* PROBLEM *
For the listing below, give the number of lines that contain the word "Silent" and no other text.

══ GIVEN DATA ══

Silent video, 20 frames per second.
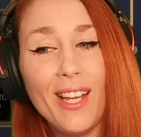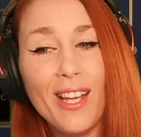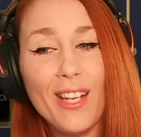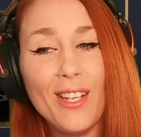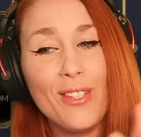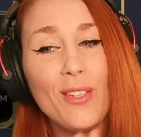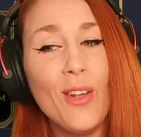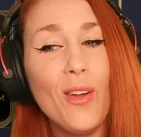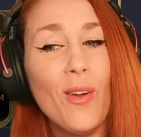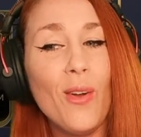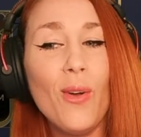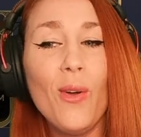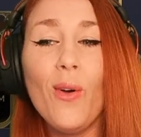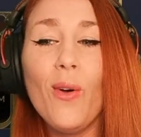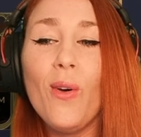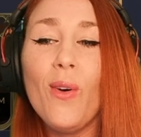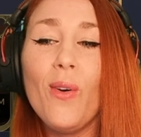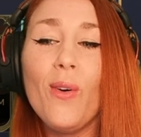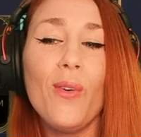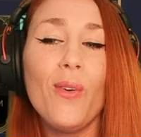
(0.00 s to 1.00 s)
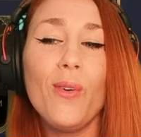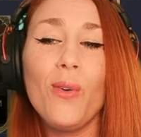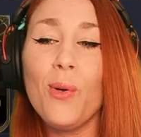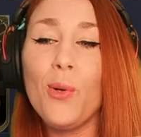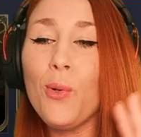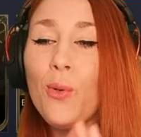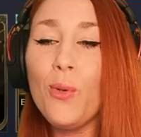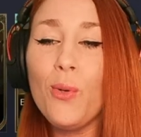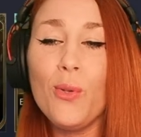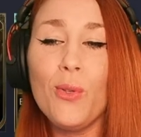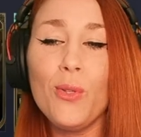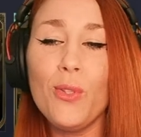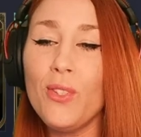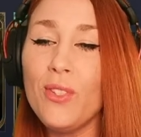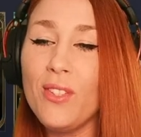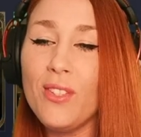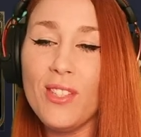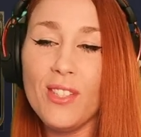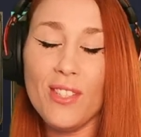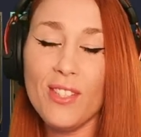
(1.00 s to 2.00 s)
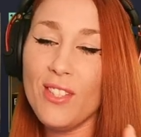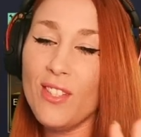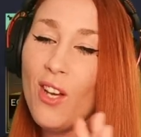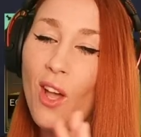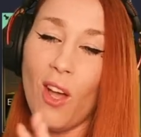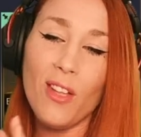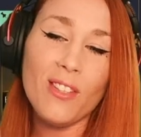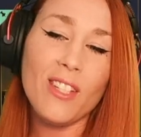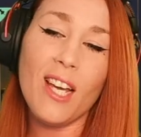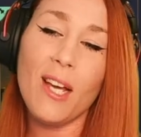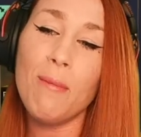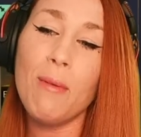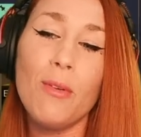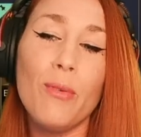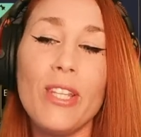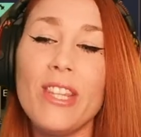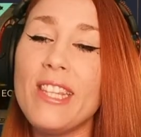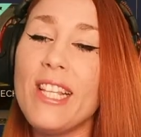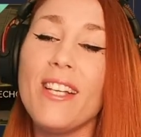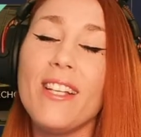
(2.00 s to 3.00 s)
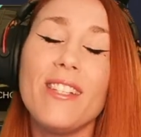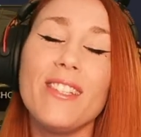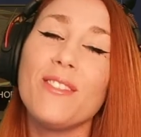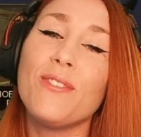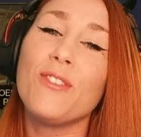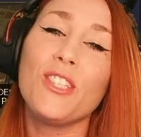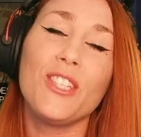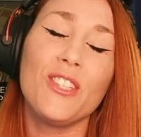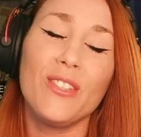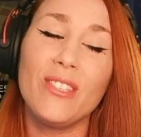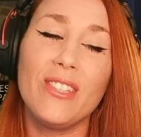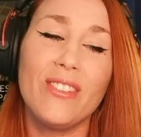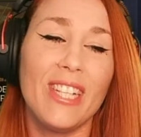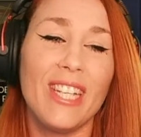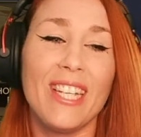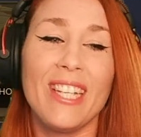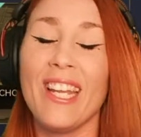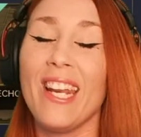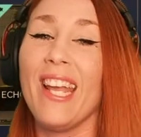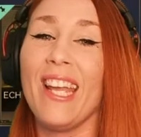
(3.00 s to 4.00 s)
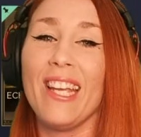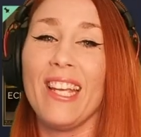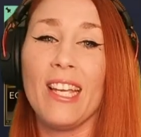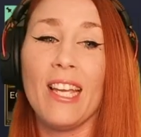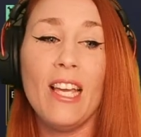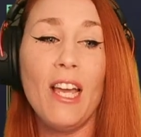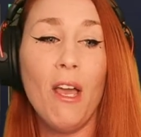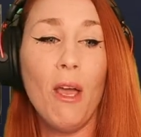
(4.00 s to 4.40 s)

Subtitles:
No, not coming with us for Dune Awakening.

═══
══ GIVEN DATA ══

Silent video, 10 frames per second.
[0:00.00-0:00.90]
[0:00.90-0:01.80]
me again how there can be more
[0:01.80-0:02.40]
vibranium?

═══
══ GIVEN DATA ══

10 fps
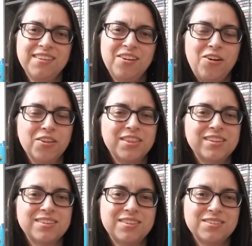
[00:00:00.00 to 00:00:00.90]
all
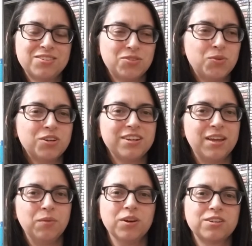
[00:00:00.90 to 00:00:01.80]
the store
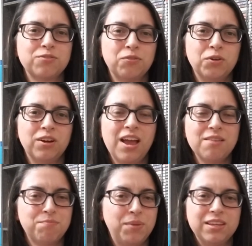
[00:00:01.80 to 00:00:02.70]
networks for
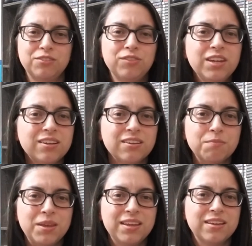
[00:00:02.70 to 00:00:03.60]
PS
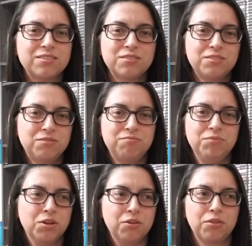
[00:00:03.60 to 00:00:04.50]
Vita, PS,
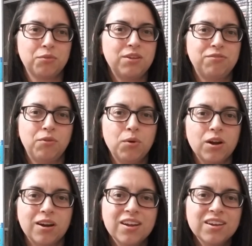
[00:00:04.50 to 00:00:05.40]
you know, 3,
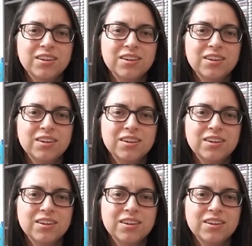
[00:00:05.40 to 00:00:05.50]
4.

═══

* THE COMPLETED TASK *
2